- _Task directions_:
Copy all entries verbatim and keep any pictures out of the copy.

(Stored data entries)

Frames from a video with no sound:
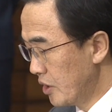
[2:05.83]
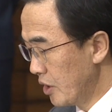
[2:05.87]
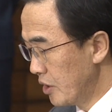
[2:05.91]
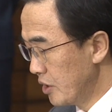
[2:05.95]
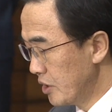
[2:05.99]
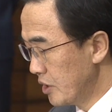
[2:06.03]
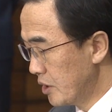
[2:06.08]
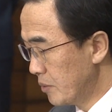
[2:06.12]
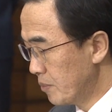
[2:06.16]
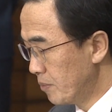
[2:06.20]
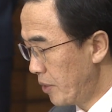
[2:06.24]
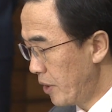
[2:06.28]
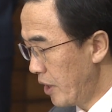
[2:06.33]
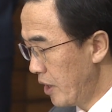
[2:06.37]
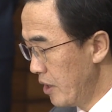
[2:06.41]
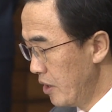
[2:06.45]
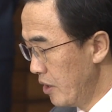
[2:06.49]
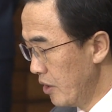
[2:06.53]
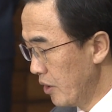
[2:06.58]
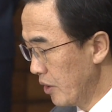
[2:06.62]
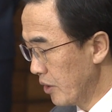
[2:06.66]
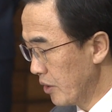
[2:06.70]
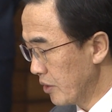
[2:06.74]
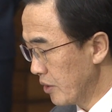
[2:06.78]
a
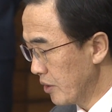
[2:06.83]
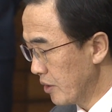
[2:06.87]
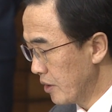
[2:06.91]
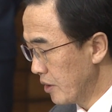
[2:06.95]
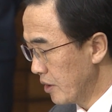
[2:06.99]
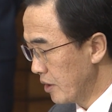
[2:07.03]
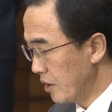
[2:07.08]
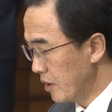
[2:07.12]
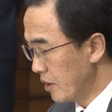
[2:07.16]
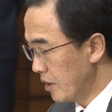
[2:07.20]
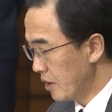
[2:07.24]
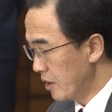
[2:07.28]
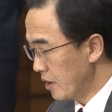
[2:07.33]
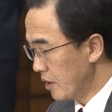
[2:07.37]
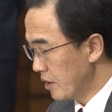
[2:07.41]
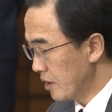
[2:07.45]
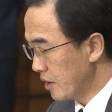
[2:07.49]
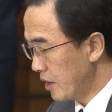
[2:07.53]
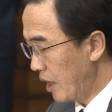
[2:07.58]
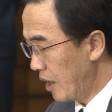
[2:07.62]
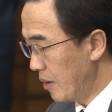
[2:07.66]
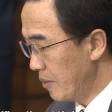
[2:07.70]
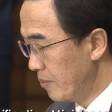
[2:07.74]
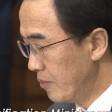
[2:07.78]
forum this week
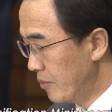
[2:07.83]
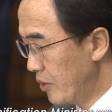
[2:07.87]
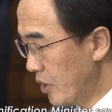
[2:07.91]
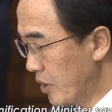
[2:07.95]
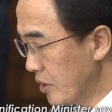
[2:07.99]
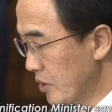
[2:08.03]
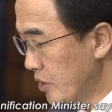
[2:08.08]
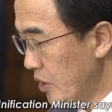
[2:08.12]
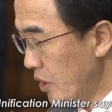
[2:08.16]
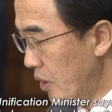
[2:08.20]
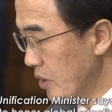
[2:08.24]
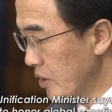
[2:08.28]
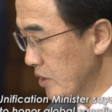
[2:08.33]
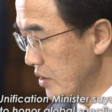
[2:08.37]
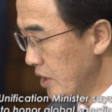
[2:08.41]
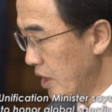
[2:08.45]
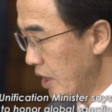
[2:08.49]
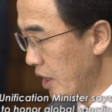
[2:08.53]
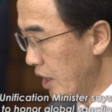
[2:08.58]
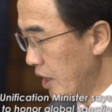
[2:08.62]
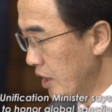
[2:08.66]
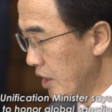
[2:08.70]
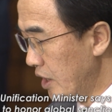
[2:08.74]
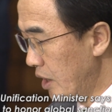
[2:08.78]
that South Korea will
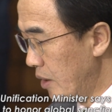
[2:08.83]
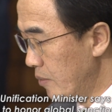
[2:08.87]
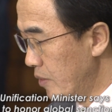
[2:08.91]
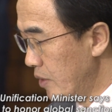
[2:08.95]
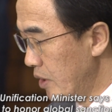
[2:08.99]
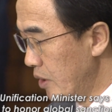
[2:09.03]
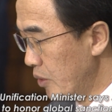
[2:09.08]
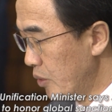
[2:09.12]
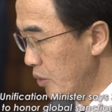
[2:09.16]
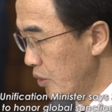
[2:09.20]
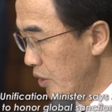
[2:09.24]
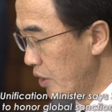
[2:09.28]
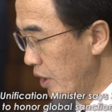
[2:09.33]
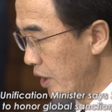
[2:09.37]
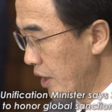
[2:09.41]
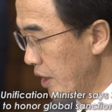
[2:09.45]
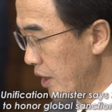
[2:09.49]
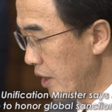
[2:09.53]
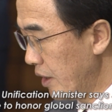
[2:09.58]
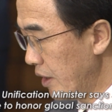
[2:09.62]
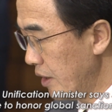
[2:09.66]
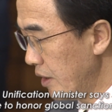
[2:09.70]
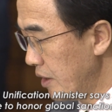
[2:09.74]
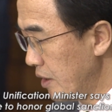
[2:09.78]
continue to enforce
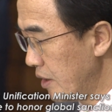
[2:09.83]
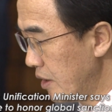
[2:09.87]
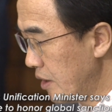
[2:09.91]
global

- _Solution_:
Frames from a video with no sound:
[2:05.83]
[2:05.87]
[2:05.91]
[2:05.95]
[2:05.99]
[2:06.03]
[2:06.08]
[2:06.12]
[2:06.16]
[2:06.20]
[2:06.24]
[2:06.28]
[2:06.33]
[2:06.37]
[2:06.41]
[2:06.45]
[2:06.49]
[2:06.53]
[2:06.58]
[2:06.62]
[2:06.66]
[2:06.70]
[2:06.74]
[2:06.78]
a
[2:06.83]
[2:06.87]
[2:06.91]
[2:06.95]
[2:06.99]
[2:07.03]
[2:07.08]
[2:07.12]
[2:07.16]
[2:07.20]
[2:07.24]
[2:07.28]
[2:07.33]
[2:07.37]
[2:07.41]
[2:07.45]
[2:07.49]
[2:07.53]
[2:07.58]
[2:07.62]
[2:07.66]
[2:07.70]
[2:07.74]
[2:07.78]
forum this week
[2:07.83]
[2:07.87]
[2:07.91]
[2:07.95]
[2:07.99]
[2:08.03]
[2:08.08]
[2:08.12]
[2:08.16]
[2:08.20]
[2:08.24]
[2:08.28]
[2:08.33]
[2:08.37]
[2:08.41]
[2:08.45]
[2:08.49]
[2:08.53]
[2:08.58]
[2:08.62]
[2:08.66]
[2:08.70]
[2:08.74]
[2:08.78]
that South Korea will
[2:08.83]
[2:08.87]
[2:08.91]
[2:08.95]
[2:08.99]
[2:09.03]
[2:09.08]
[2:09.12]
[2:09.16]
[2:09.20]
[2:09.24]
[2:09.28]
[2:09.33]
[2:09.37]
[2:09.41]
[2:09.45]
[2:09.49]
[2:09.53]
[2:09.58]
[2:09.62]
[2:09.66]
[2:09.70]
[2:09.74]
[2:09.78]
continue to enforce
[2:09.83]
[2:09.87]
[2:09.91]
global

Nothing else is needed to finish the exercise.